Lets start with an Image:

classstructure

If we start from the bottom we have actually already created some of these “components”. The interesting thing as that all the words down there but “MESH” starts with an ‘I’. It’s because we are focusing the Interface of that component. Creating an interface makes it so much easier to code a bigger project as I don’t have to worry about how many different “transformers” I need to make or how they will be implanted. I don’t even have to create fully functional classes. This is called to “code towards the interface”. For OOP-experienced coders this is basic material but somehow Actionscript has attracted a lot of designers into the coding world and haven’t until AS3 really faced this way of programming.
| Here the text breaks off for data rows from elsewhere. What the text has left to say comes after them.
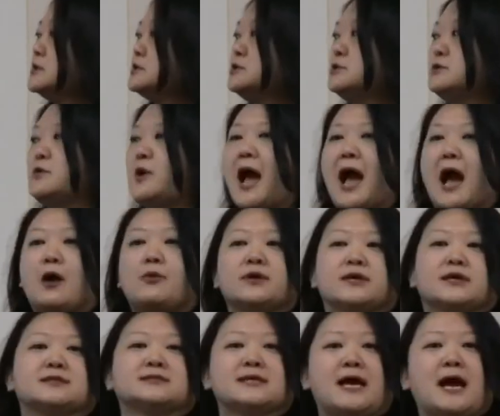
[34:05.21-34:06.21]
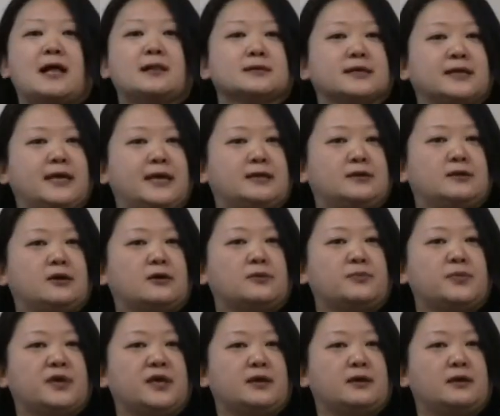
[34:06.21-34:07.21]
to how it gets allocated on a
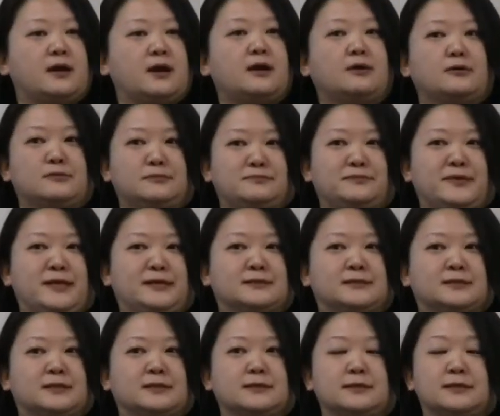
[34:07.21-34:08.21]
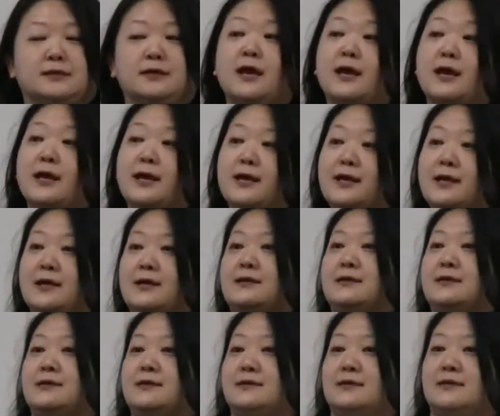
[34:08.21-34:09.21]
P&L, basically.
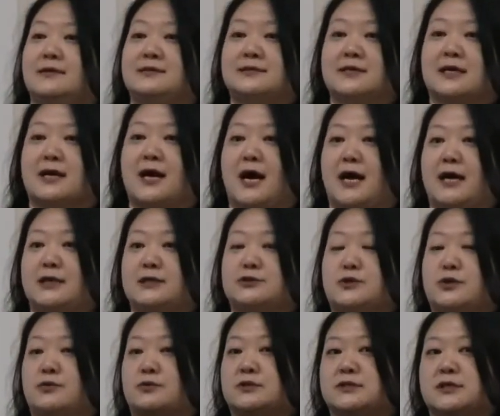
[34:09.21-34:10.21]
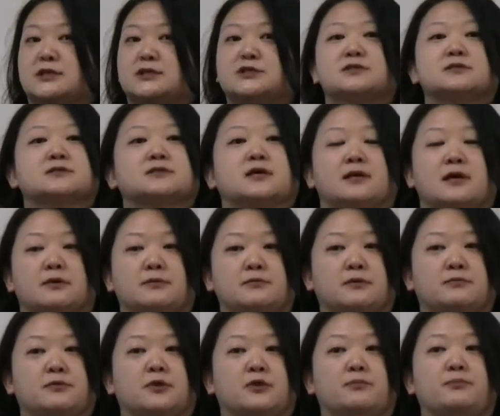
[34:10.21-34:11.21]
Is psychiatry or addiction is going to
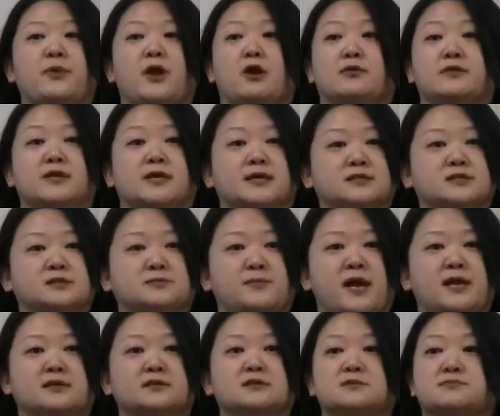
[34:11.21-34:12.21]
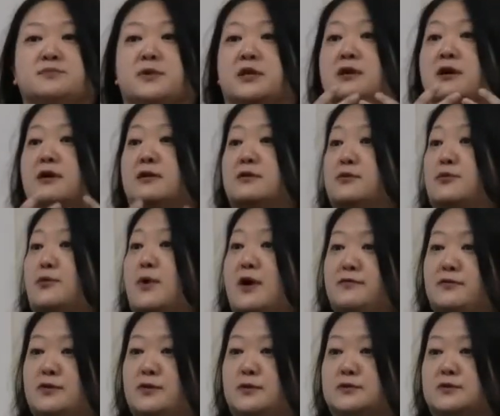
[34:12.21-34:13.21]
you know, bear the expense, but none of the
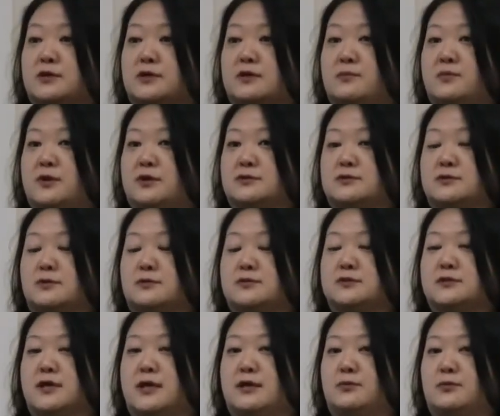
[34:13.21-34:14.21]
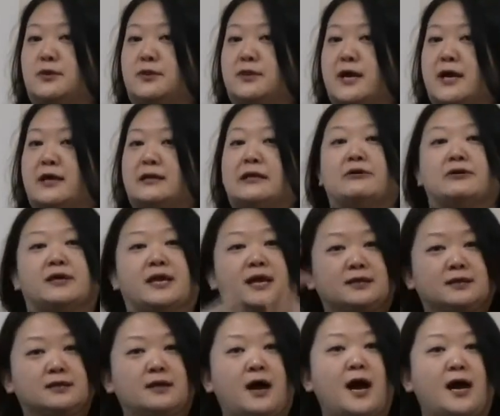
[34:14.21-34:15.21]
revenues are going to be associated with that. Now,
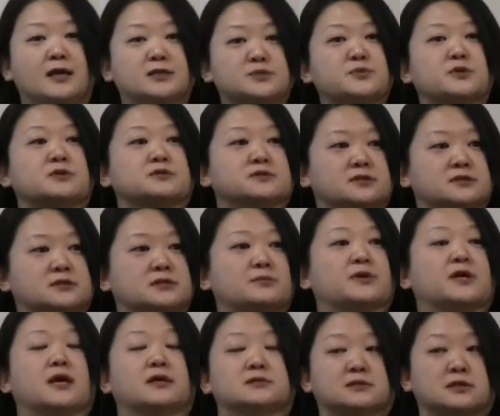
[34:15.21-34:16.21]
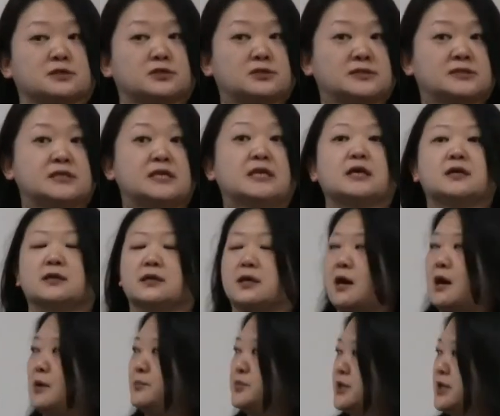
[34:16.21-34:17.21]
again, in a hospital system, it gets exceedingly
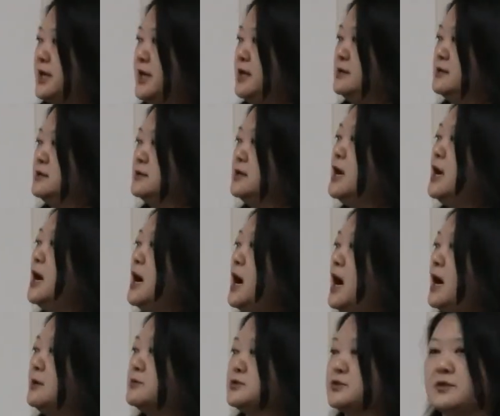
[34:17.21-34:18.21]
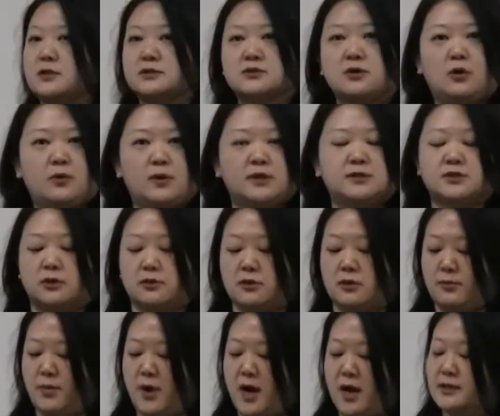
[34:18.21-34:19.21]
complicated, um, so that's always on
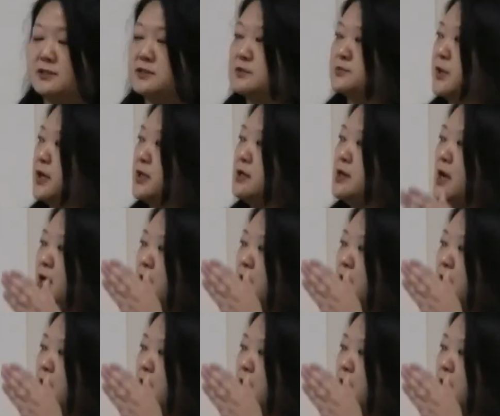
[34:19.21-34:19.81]
our minds. But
So, now lets say I create a lot of controllers, transformers, weapons and shots (which will be the physical ‘bullet’ fired from the gun) I can now extend the AUnit (abstract class) into a unique unit, eg. Defender and place one of each component types in there.
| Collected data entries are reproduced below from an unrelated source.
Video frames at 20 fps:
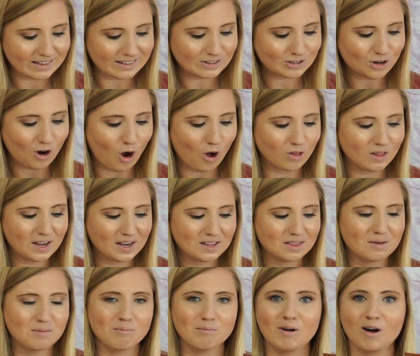These are all
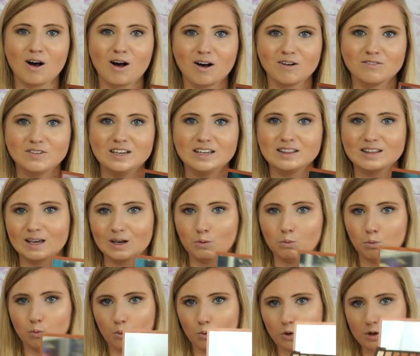like the mauvy, like
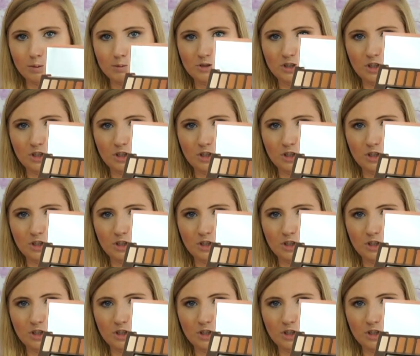warm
As AUnit now already have the public function transformUnit() and also checkCollisions() it means that I can have as many units on the scene as I want to, looking different, behaving differntly, is controlled differently but still will be exactly the same to handle for the main core engine. Eg. Lets create 3 different units:

var arUnits:Array = new Array()
var player:AUnit = new Defender()
var computer:AUnit = new Tank()
var LANgamer:AUnit = new Soldier()

arUnits.push(player)
arUnits.push(computer)
arUnits.push(LANgamer)

for each(tempUnit:AUnit in arUnits)
{
	tempUnit.transformUnit()
	tempUnit.checkCollisions()
}

This simple code above creates 3 different units but they are all typed AUnit (!) this means we can treat them exactly the same and loop through them but they will react differently depending on which components they have inside them. Great!  I don’t have to code a loop for each unit! I don’t have to code the management for each controller, nor for each weapon.  I just code how they will behave. Now that I feel that I’ve sorted this out a little more I will start working on those weapons and clean up the previous code so we can focus on the fun part in here.